Kemudian, kami mendapat pemberitahuan, kegiatan belajar mengajar di Tenjo akan diadakan lagi secara online. Para guru pun saling membantu untuk mengajar melalui Zoom. Tentu saja, tidak mudah bagi para guru maupun siswa untuk menyesuaikan diri dengan sistem belajar-mengajar yang baru ini. Banyak kendala yang kami hadapi, seperti masalah sinyal, tidak adanya handphone, dan masalah lainnya, mengingat latar belakang orang tua para siswa yang mayoritas dari keluarga sederhana. Namun demikian, para guru tetap mengajar dengan penuh semangat, walaupun dalam segala keterbatasan.
Aku selalu berusaha membuat lembar kerja semenarik mungkin, agar siswa mudah mengerti. Sering kali, lembar kerja yang aku bagikan selama Zoom tidak dapat mereka lihat, karena faktor sinyal. Ah, sayang sekali! Akan tetapi, semua kendala itu tidak menyurutkan semangat para siswa untuk tetap belajar.

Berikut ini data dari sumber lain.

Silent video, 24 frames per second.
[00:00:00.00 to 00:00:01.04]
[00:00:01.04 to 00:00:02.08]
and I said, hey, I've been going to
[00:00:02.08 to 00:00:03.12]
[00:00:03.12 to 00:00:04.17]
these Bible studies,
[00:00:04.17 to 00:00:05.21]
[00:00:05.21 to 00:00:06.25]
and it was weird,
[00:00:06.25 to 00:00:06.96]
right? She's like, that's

Seiring berjalannya waktu, kerinduanku untuk bertemu dengan para siswa semakin besar dan tak dapat kubendung lagi. Kendati pandemi perlahan mulai reda, kegiatan belajar-mengajar secara tatap muka belum diadakan. Aku tidak berani meminta izin kepada pengurus KPI, karena takut tidak disetujui dan kecewa. Lalu, aku mencoba menghubungi teman yang tinggal di Tenjo, tempat kami biasa mengajar, supaya aku diperbolehkan mengajar secara tatap muka. Tak disangka, temanku ini memberi izin, tetapi hanya mengajar siswa di kelasku selama satu jam.

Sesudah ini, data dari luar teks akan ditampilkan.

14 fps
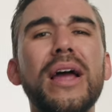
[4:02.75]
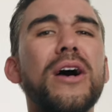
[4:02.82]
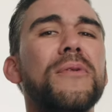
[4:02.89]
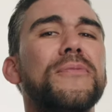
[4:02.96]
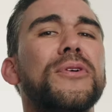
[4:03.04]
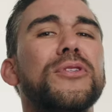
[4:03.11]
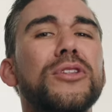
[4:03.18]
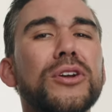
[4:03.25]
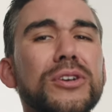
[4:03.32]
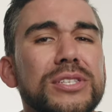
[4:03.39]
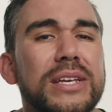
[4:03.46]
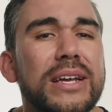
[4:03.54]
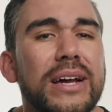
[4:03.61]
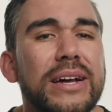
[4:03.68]
helpful
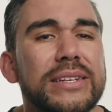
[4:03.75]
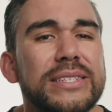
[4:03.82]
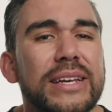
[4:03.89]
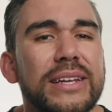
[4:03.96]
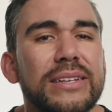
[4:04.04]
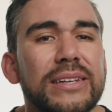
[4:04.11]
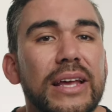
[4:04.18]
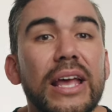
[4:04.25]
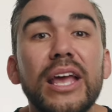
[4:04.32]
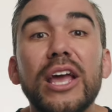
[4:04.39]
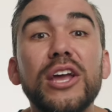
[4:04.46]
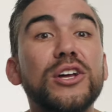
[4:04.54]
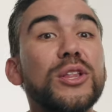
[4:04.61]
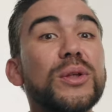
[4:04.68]
nursing content,
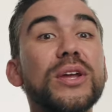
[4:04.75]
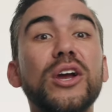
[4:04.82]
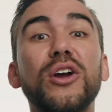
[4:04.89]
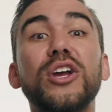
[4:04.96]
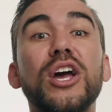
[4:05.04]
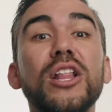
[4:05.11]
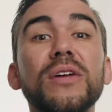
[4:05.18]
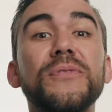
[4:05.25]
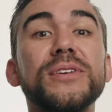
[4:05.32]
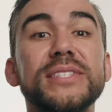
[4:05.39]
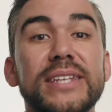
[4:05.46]
including our colorful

Betapa gembiranya hatiku! Aku pun menyiapkan materi pembelajaran dan bahan ajarnya. Lembar kerja sengaja kubuat berwarna, agar mereka semangat untuk belajar. Aku tak peduli dengan jarak tempuh yang jauh serta cuaca yang tidak bersahabat. Aku tetap bersemangat untuk berangkat ke Tenjo, dengan diantar oleh ojek langgananku. Yang ada di pikiranku hanyalah bertemu dengan para siswa dan mengajar mereka, yang selama ini hanya bisa kutemui melalui Zoom. Kerinduanku pun terjawab. Aku bertemu dengan mereka, dan kegiatan belajar-mengajar dapat berjalan dengan baik. Para siswa begitu antusias karena dapat belajar secara tatap muka lagi.

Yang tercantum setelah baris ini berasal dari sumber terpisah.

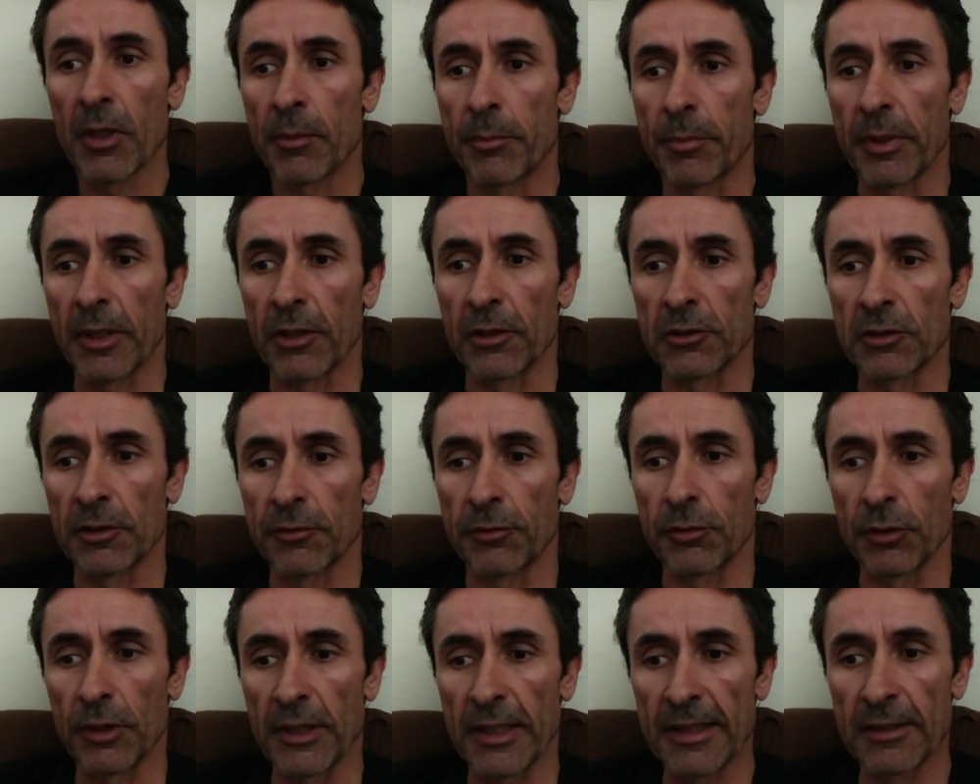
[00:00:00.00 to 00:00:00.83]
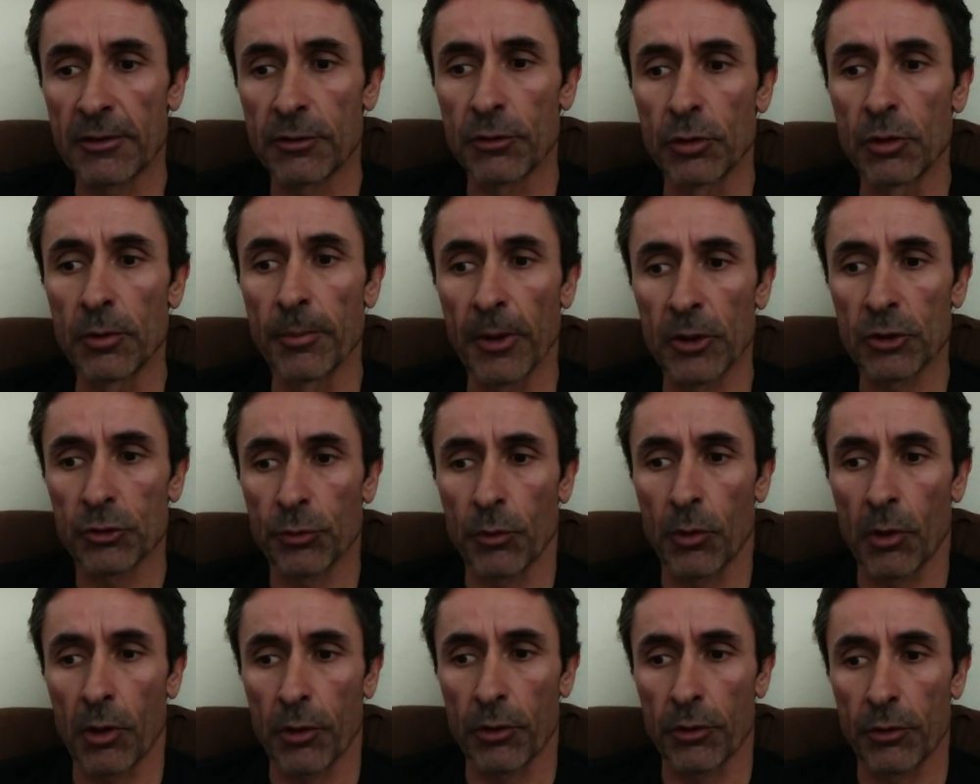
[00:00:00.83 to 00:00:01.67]
Because if you eat too much
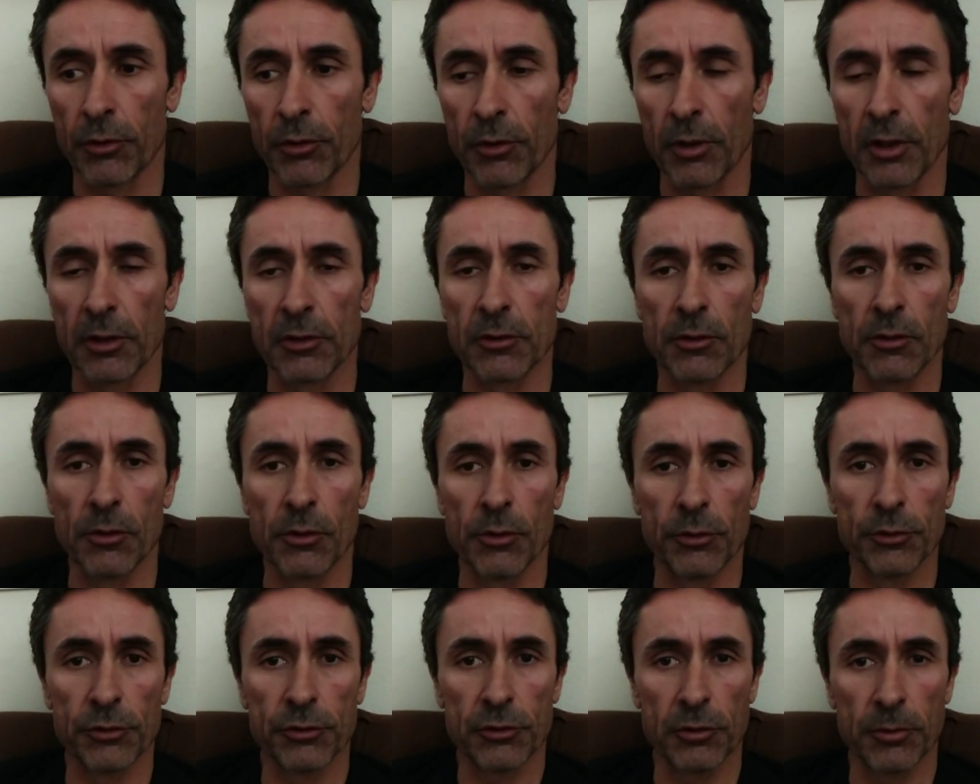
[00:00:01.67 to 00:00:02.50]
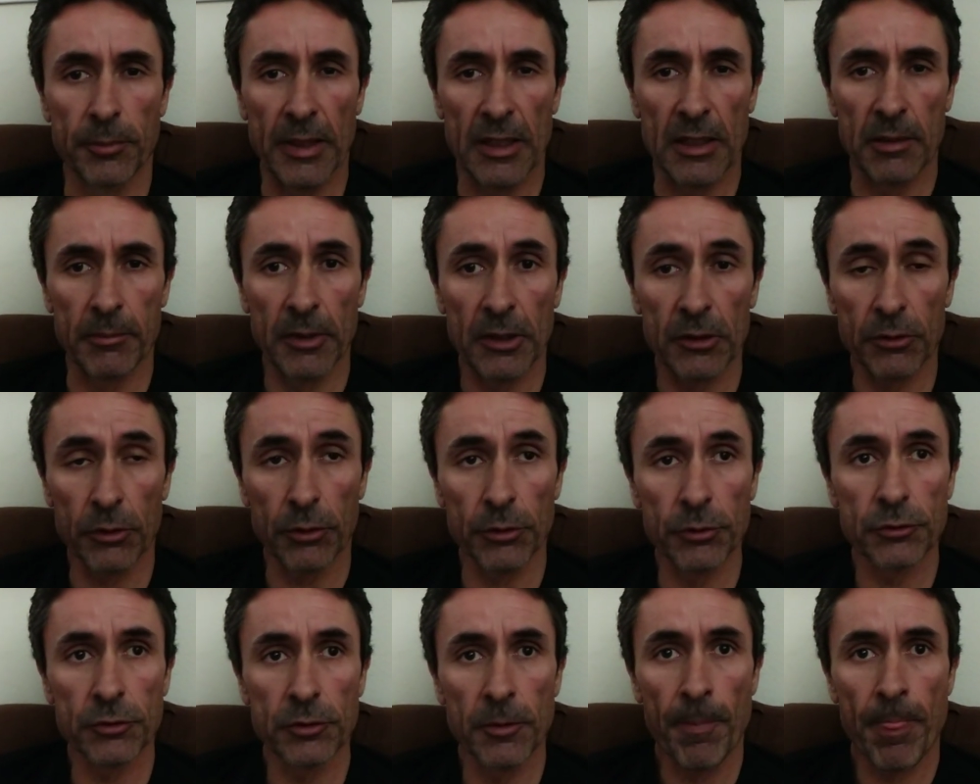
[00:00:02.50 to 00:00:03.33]
water and you lose too many
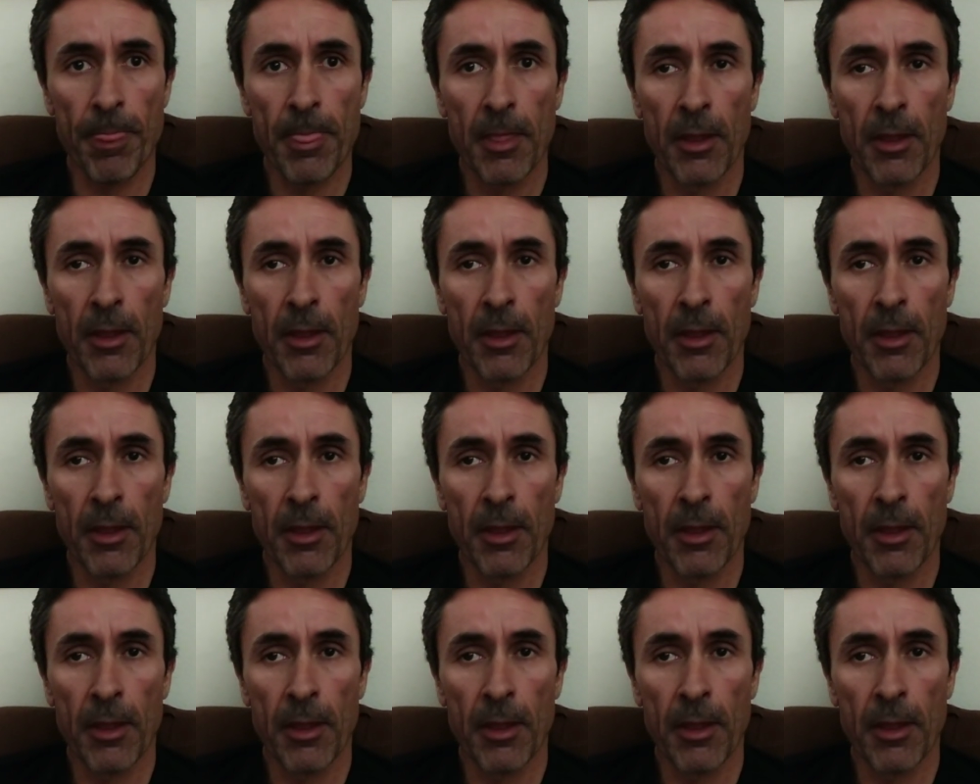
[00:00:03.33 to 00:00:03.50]
minerals,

Akan tetapi, ada rasa bersalah dalam hatiku, karena sudah lancang mengajar di Tenjo tanpa meminta izin dari para pengurus KPI. Berbagai pertanyaan pun mulai muncul di dalam hati. Bagaimana jika teman yang mengizinkanku mengajar secara tatap muka di Tenjo mendapat sanksi karena perbuatanku? Akhirnya, aku memberanikan diri untuk menelepon pengurus KPI, dan menyampaikan mengenai hal tersebut. Sebelumnya, aku menyiapkan mental dahulu, seandainya nantinya mendapat teguran. Sebab, aku menyadari, memang aku yang salah. Ternyata, apa yang aku bayangkan tidak pernah terjadi. Para pengurus KPI mengucapkan terima kasih karena aku sudah nekat berangkat ke Tenjo. Di luar ekspektasiku, mereka malah memfasilitasi perjalananku ke Tenjo setiap minggu dengan mobil gereja, puji Tuhan! Tak henti-hentinya aku mengucap syukur, karena kegiatan belajar-mengajar boleh berjalan secara tatap muka lagi.
Tak banyak yang bisa aku berikan untuk Tuhan. Kiranya dengan kegiatan mengajar di Tenjo setiap minggu, aku bisa menjadi berkat bagi para siswa di sana.
*Penulis adalah anggota GKI Gading Serpong.